Biden Reviving Effort to Empty Guantánamo Prison

WASHINGTON — The Biden administration said Friday that it would study how it could best close the detention center at Guantánamo Bay, Cuba, renewing an effort to make good on a promise made more than 12 years ago by President Barack Obama.

Emily J. Horne, the National Security Council spokeswoman, said the process would involve “close consultation with Congress,” and participation by the Defense, State and Justice Departments.

“There will be a robust interagency policy,” said Jen Psaki, the White House press secretary.

But the plan so far is short on detail. Key players have not been appointed to the task, and officials have yet to decide who would lead the effort and whether to revive the role of a special envoy at the State Department to help relocate prisoners to other countries.

Defense Secretary Lloyd J. Austin III said as part of his confirmation process that the Biden administration “does not intend to bring new detainees to the facility and will seek to close it.”

But the White House disclosure that it would conduct an assessment of the situation, which was earlier reported by Reuters, constitutes the first public statement that it would revive the interagency process that President Donald J. Trump abandoned when he reversed Mr. Obama’s executive order intended to close the prison.

There are 40 prisoners currently at the detention center, all brought during the George W. Bush administration. The prison is staffed with an undisclosed number of contractors, civilian Pentagon employees and 1,500 U.S. troops, after a drawdown from about 1,800 troops during the Trump administration to save on costs that in 2019 exceeded $13 million per prisoner per year.

The Bush administration, which brought about 780 men and boys there, sent about 540 to other countries. The Obama administration reduced the prison population by another 200 through relocations to other nations. The Trump administration repatriated one man, a confessed Qaeda terrorist, to Saudi Arabia.

Mr. Obama’s efforts to close the prison ran into intense opposition on Capitol Hill, especially among Republicans adamant that none of the wartime prisoners be transferred to facilities in the United States. The Obama administration had determined there were a few dozen prisoners it could not safely release even if other countries were willing to take them.

Congress responded to Mr. Obama’s efforts by outlawing the transfer of any Guantánamo detainee to the United States for any reason — not for trial, imprisonment or medical treatment. Mr. Biden said as a candidate that closure would require the cooperation of Congress.

The Justice Department will be key to any assessment of how to proceed now because a major issue will be what to do about the conspiracy prosecutions of Khalid Shaikh Mohammed and four other men who are accused of helping to orchestrate the Sept. 11, 2001, attacks.

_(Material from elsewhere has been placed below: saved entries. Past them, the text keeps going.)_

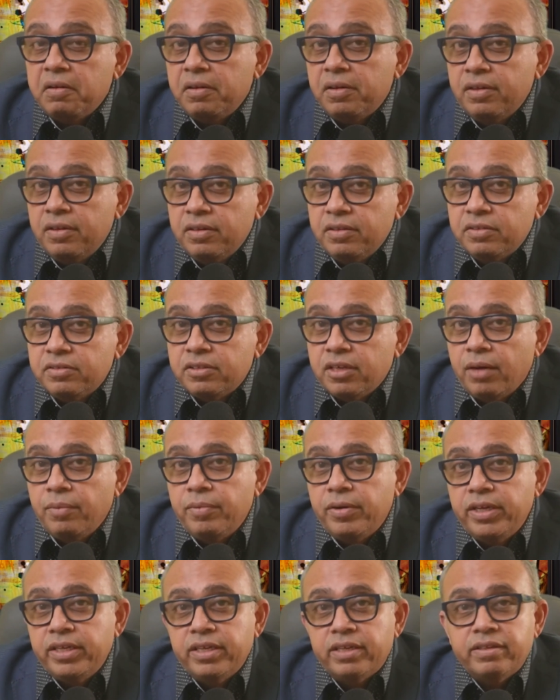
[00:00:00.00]
some
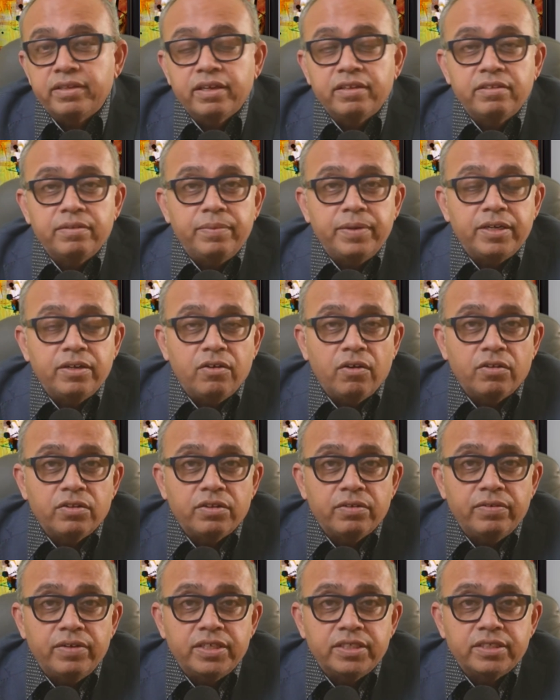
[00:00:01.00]
regions exhibit
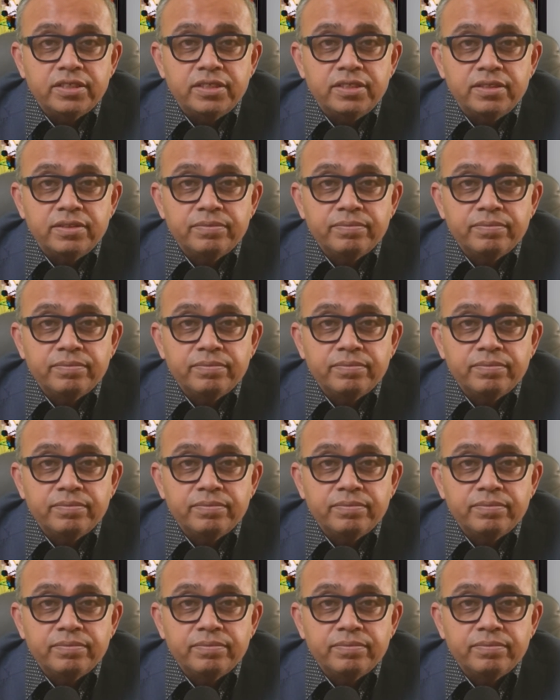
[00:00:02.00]
conservation.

The coronavirus pandemic has stalled what was already slow-moving progress in the case, and the start of a trial is at least another year away. The Obama administration had sought to hold the trial in New York, but Congress’s travel ban blocked it.

A leaked Biden administration transition plan showed that the White House for a time considered an executive order that included the goal of closing the detention center. But the administration has apparently abandoned that idea in favor of what Ms. Horne called a National Security Council-led “process to assess the current state of play that the Biden administration has inherited from the previous administration.”

Representative Adam Smith, Democrat of Washington State and the chairman of the House Armed Services Committee, who is a proponent of closure, said in a recent interview that he thought politicians might be more receptive to the idea of moving the last few prisoners to the United States because Guantánamo “is not a cost-effective place to detain 40 individuals.”

Mr. Smith also said that, rather than seek to close it by executive order, the administration should “build the argument and the case that this is the right policy” in order to change the law. Closing Guantánamo has become a political flash point, with supporters of keeping the prison open accusing supporters of closing it of being soft on terrorism or being willing to bring accused terrorists onto American soil.

Mr. Smith bristled at the suggestion, saying the 40 detainees at Guantánamo are no “more dangerous than the hundreds of terrorists, not to mention sociopathic murderers and pedophiles and child killers and all manner of evil who we safely incarcerate in the United States of America.”

Of those who remain at Guantánamo today, just one prisoner has been convicted of a crime, a Yemeni man who was sentenced to life in prison in 2008 for serving as Osama bin Laden’s public relations director and personal secretary. That conviction, for conspiring to commit war crimes, is under appeal.

Eleven more prisoners have been charged, six in death penalty cases. The chief prosecutor has made no effort to charge the 28 others, instead leaving them in the status of indefinite wartime detainees in an continuing conflict with Al Qaeda and the Taliban.

Six prisoners have been approved for transfers with security guarantees through various interagency reviews.

Three of the cleared men, an Algerian, a Moroccan and a Tunisian, could go home once a point person is assigned to the task of negotiating security arrangements at the State Department. But the other three require third-country resettlement because one is an ethnic Rohingya Muslim, who is stateless and has not cooperated with efforts to find him a place to go, and two are Yemenis who cannot go home because their country is embroiled in a civil war.